▸ **Exercise aim**
Beginning with the line containing "[0:00.00-0:00.40]", transcribe every line exactly down to the last one in the records below, and drop the pictures.

-- Exercise data follows --

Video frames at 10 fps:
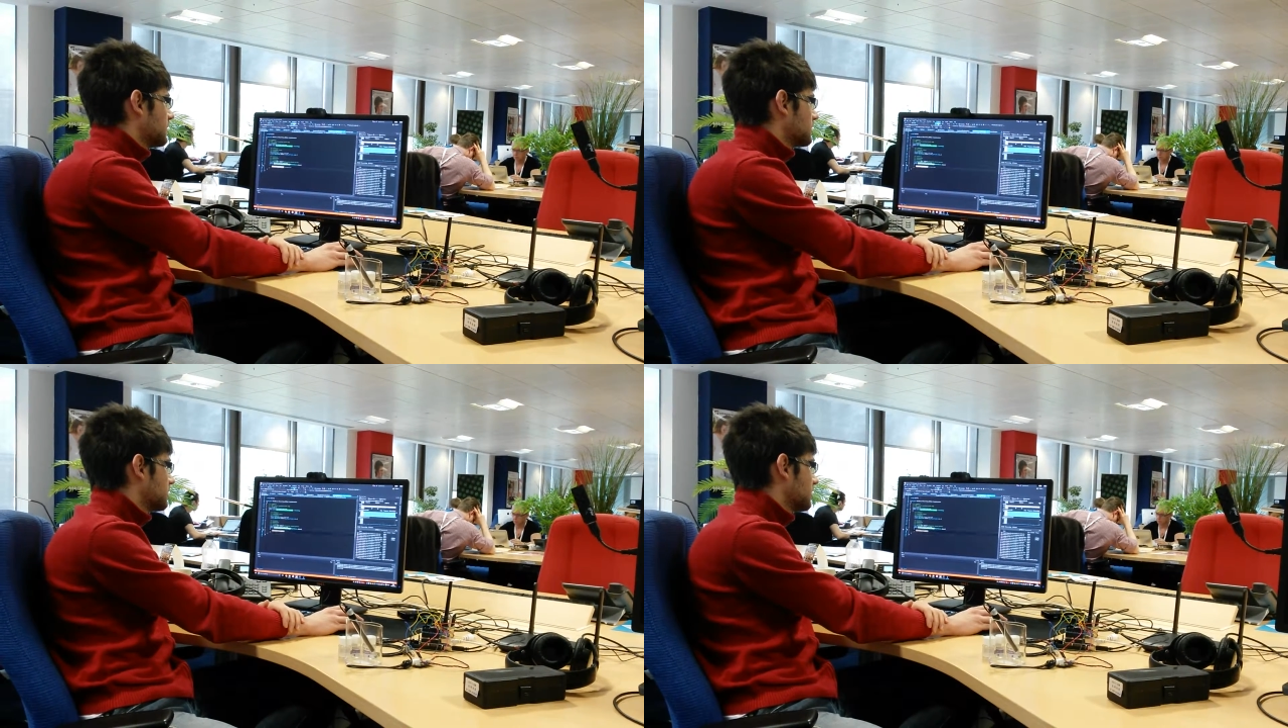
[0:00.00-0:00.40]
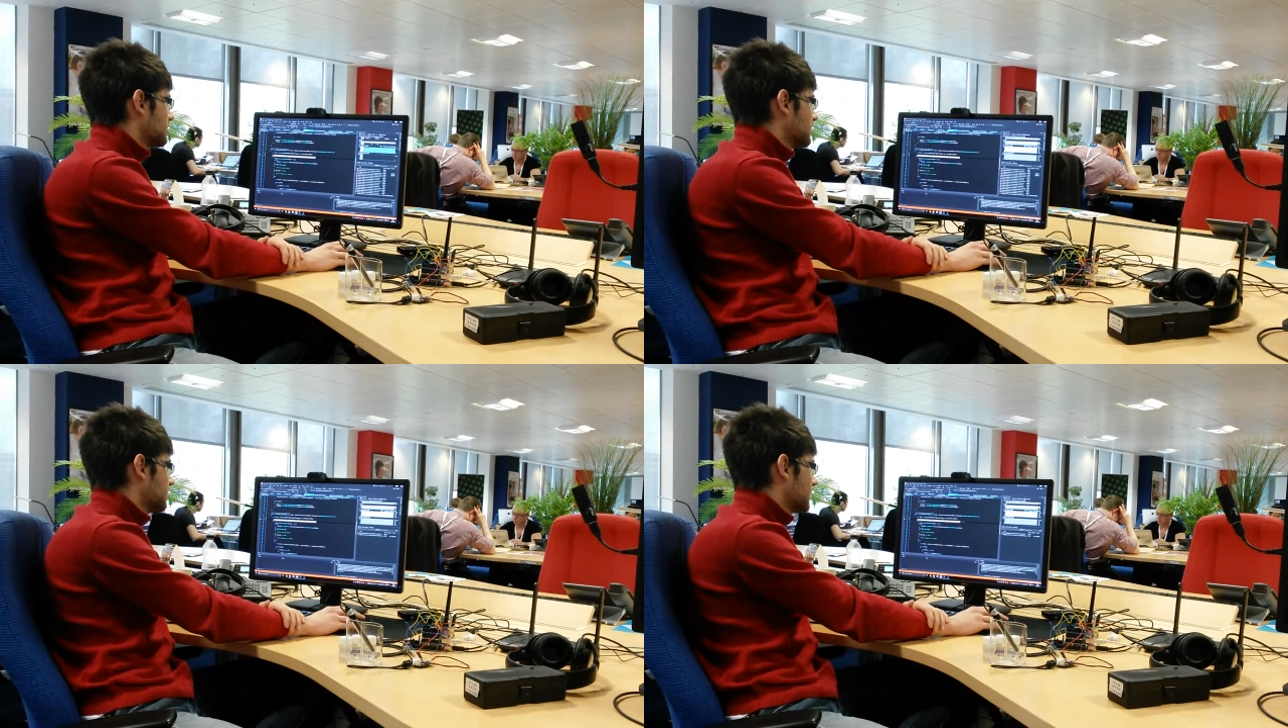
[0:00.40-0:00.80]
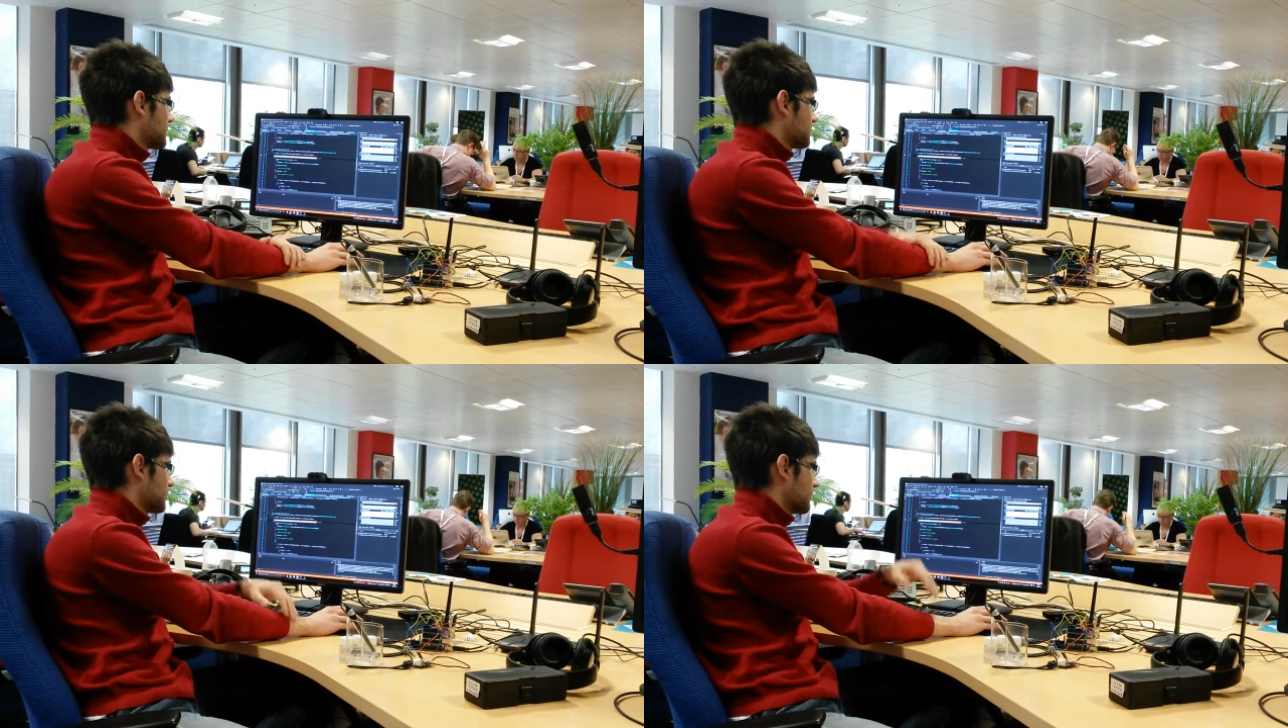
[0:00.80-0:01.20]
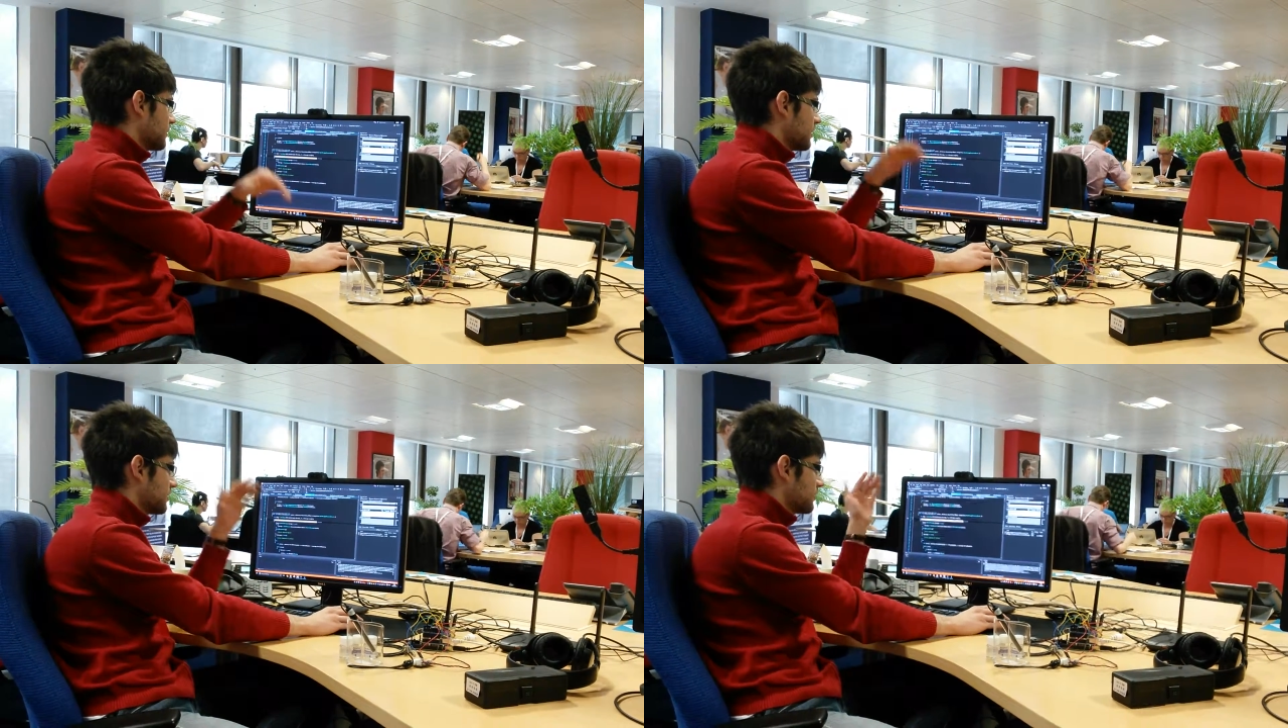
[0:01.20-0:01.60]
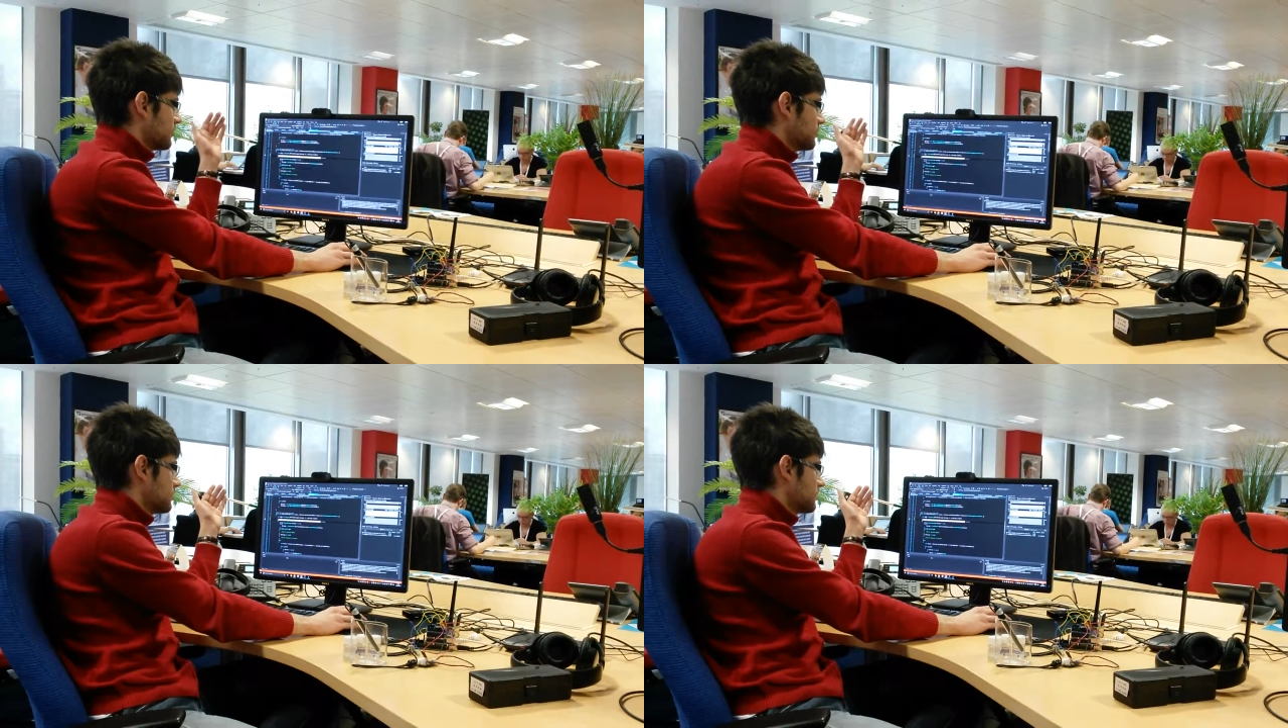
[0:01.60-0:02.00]
So we can see the message propagate
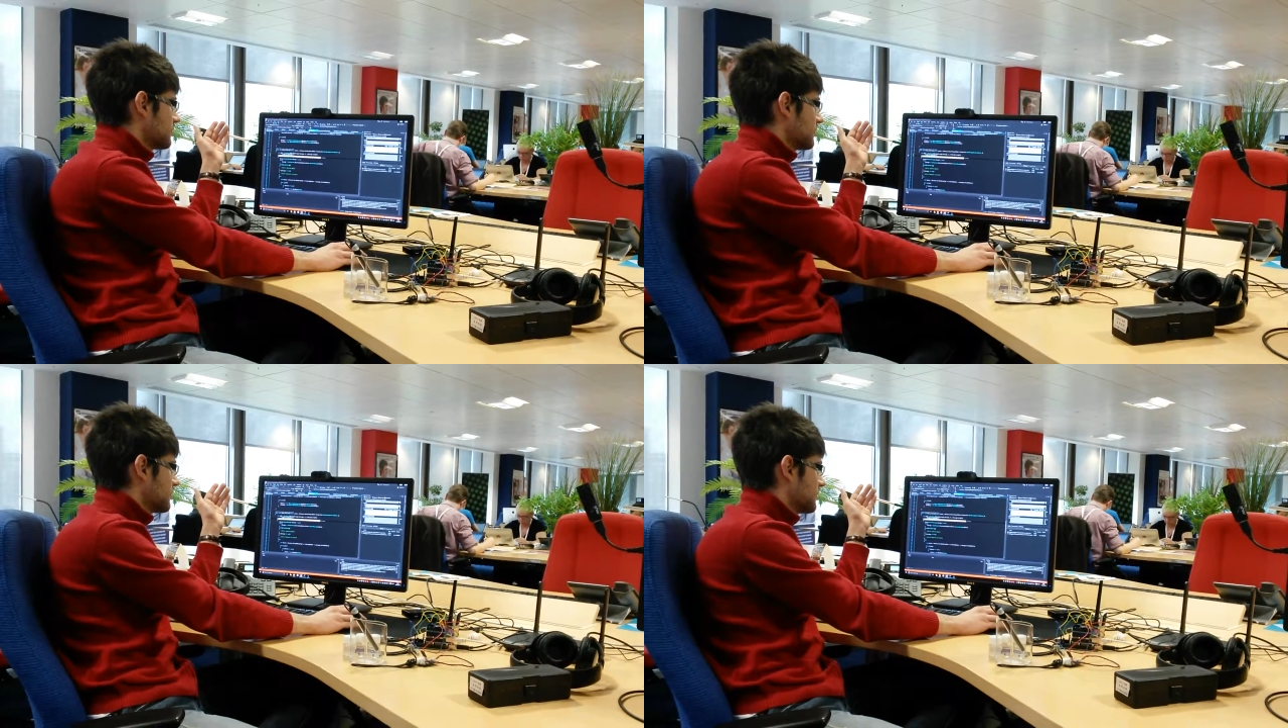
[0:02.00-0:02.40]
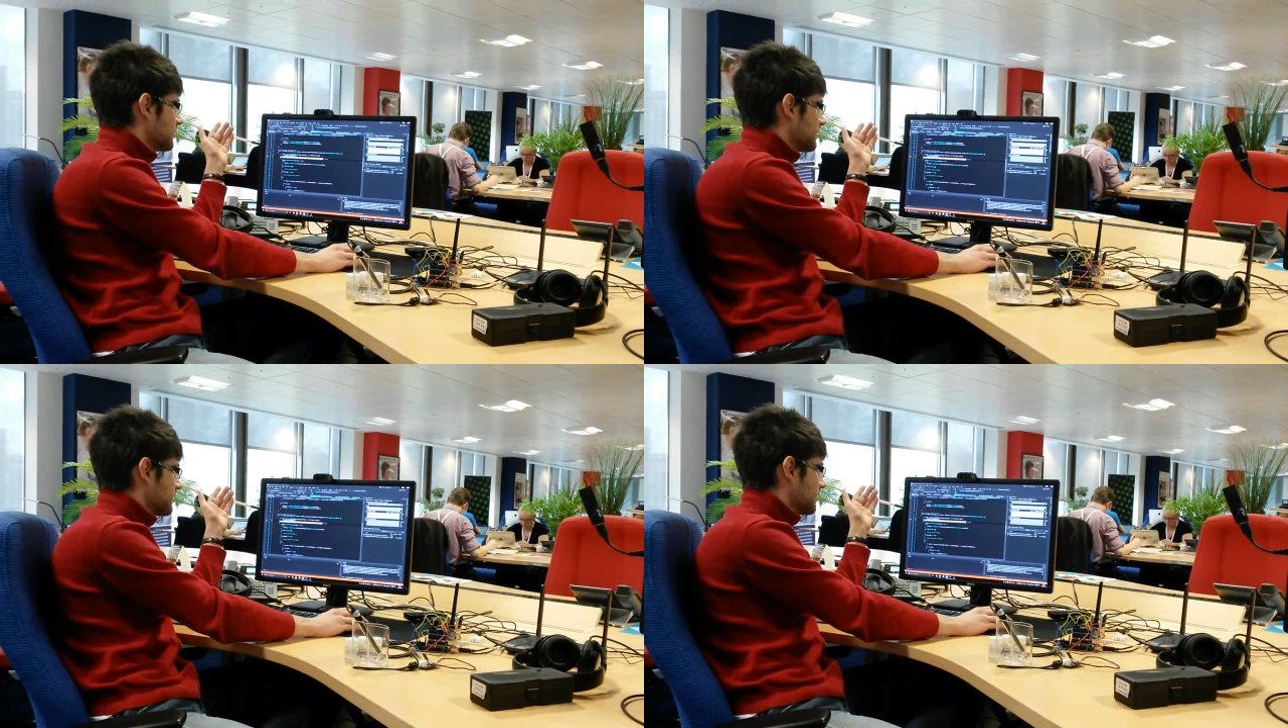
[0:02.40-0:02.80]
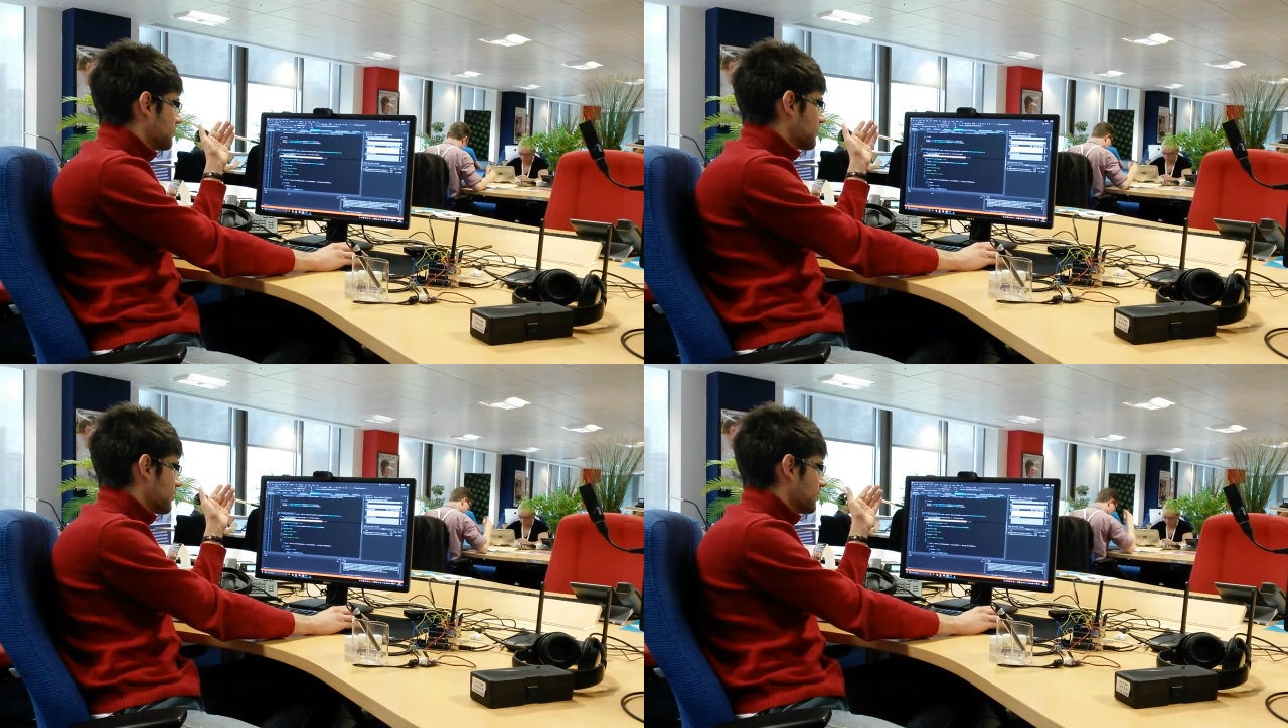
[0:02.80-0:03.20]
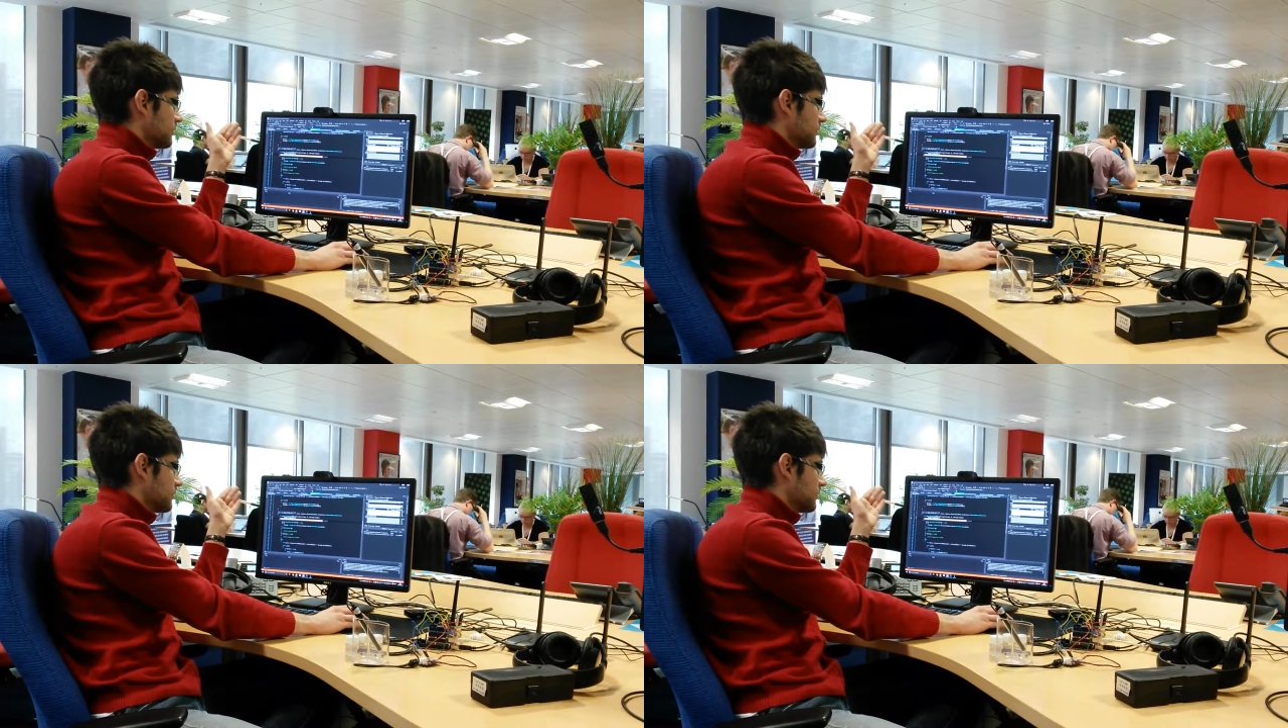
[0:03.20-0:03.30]
through the program.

-- Exercise data concluded --

▸ **Response to the task**
[0:00.00-0:00.40]
[0:00.40-0:00.80]
[0:00.80-0:01.20]
[0:01.20-0:01.60]
[0:01.60-0:02.00]
So we can see the message propagate
[0:02.00-0:02.40]
[0:02.40-0:02.80]
[0:02.80-0:03.20]
[0:03.20-0:03.30]
through the program.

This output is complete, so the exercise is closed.